TASK PROMPT: Restate every record word for word, without the pictures.
+++ RECORDS SHOWN
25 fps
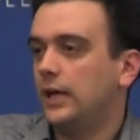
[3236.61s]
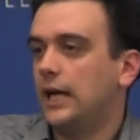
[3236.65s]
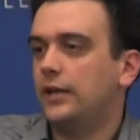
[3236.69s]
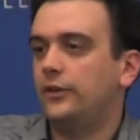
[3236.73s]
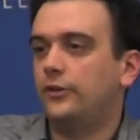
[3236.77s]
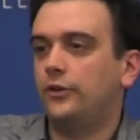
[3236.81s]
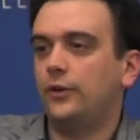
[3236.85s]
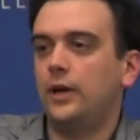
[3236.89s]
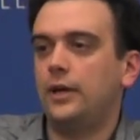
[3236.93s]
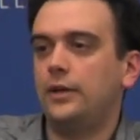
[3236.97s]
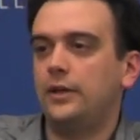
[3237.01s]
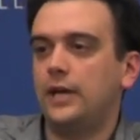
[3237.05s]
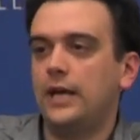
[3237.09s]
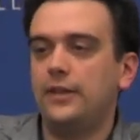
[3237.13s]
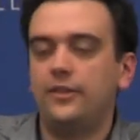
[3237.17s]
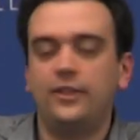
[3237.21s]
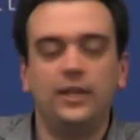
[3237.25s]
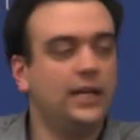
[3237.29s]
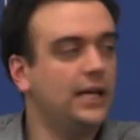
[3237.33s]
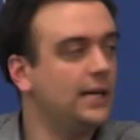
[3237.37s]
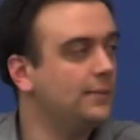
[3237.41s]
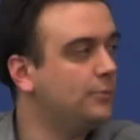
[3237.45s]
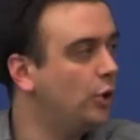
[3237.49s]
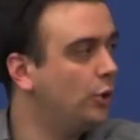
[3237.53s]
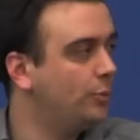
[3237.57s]
And so I
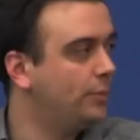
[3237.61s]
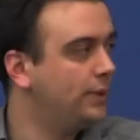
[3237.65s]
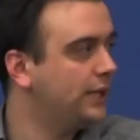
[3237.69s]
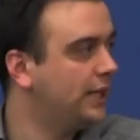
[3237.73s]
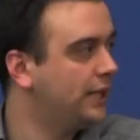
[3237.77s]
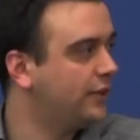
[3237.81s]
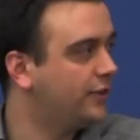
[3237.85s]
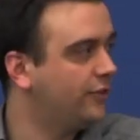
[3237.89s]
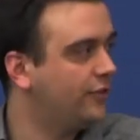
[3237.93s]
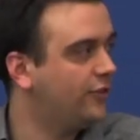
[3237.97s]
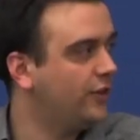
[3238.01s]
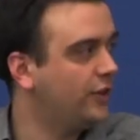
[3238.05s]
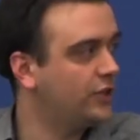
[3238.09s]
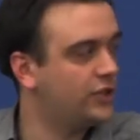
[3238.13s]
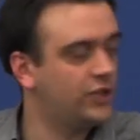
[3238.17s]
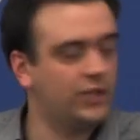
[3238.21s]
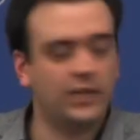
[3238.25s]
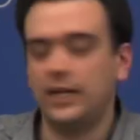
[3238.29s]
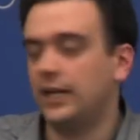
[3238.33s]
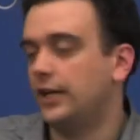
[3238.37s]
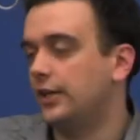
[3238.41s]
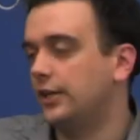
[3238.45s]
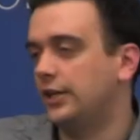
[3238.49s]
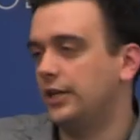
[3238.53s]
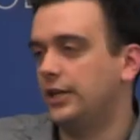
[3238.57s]
think I'm hoping that the
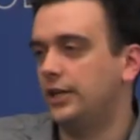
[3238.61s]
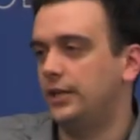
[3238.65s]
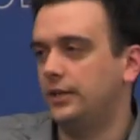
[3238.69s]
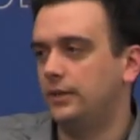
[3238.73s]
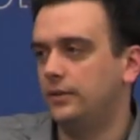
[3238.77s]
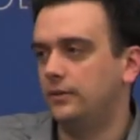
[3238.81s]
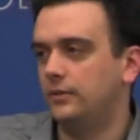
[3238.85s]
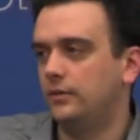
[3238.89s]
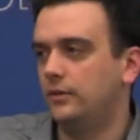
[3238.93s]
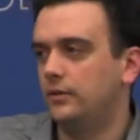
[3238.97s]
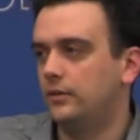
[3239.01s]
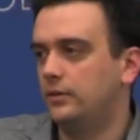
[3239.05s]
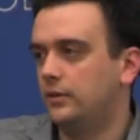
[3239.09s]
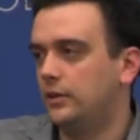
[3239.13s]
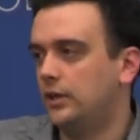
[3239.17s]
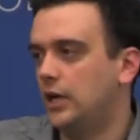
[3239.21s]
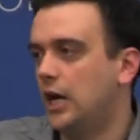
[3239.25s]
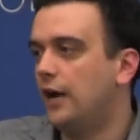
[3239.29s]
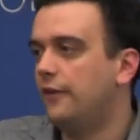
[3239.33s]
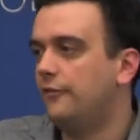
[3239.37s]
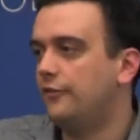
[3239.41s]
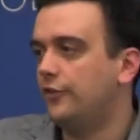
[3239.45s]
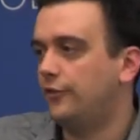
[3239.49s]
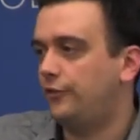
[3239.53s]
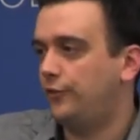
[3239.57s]
functionality
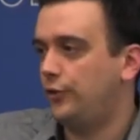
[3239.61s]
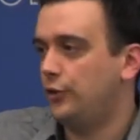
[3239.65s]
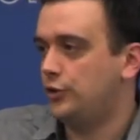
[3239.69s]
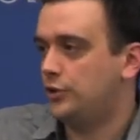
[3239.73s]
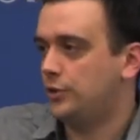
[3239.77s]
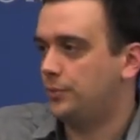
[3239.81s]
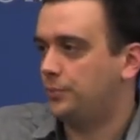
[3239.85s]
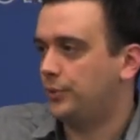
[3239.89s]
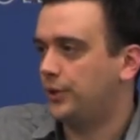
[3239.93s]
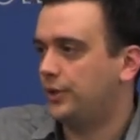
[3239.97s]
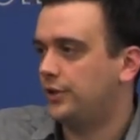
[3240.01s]
of the future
++++++
EXERCISE ANSWER:
25 fps
[3236.61s]
[3236.65s]
[3236.69s]
[3236.73s]
[3236.77s]
[3236.81s]
[3236.85s]
[3236.89s]
[3236.93s]
[3236.97s]
[3237.01s]
[3237.05s]
[3237.09s]
[3237.13s]
[3237.17s]
[3237.21s]
[3237.25s]
[3237.29s]
[3237.33s]
[3237.37s]
[3237.41s]
[3237.45s]
[3237.49s]
[3237.53s]
[3237.57s]
And so I
[3237.61s]
[3237.65s]
[3237.69s]
[3237.73s]
[3237.77s]
[3237.81s]
[3237.85s]
[3237.89s]
[3237.93s]
[3237.97s]
[3238.01s]
[3238.05s]
[3238.09s]
[3238.13s]
[3238.17s]
[3238.21s]
[3238.25s]
[3238.29s]
[3238.33s]
[3238.37s]
[3238.41s]
[3238.45s]
[3238.49s]
[3238.53s]
[3238.57s]
think I'm hoping that the
[3238.61s]
[3238.65s]
[3238.69s]
[3238.73s]
[3238.77s]
[3238.81s]
[3238.85s]
[3238.89s]
[3238.93s]
[3238.97s]
[3239.01s]
[3239.05s]
[3239.09s]
[3239.13s]
[3239.17s]
[3239.21s]
[3239.25s]
[3239.29s]
[3239.33s]
[3239.37s]
[3239.41s]
[3239.45s]
[3239.49s]
[3239.53s]
[3239.57s]
functionality
[3239.61s]
[3239.65s]
[3239.69s]
[3239.73s]
[3239.77s]
[3239.81s]
[3239.85s]
[3239.89s]
[3239.93s]
[3239.97s]
[3240.01s]
of the future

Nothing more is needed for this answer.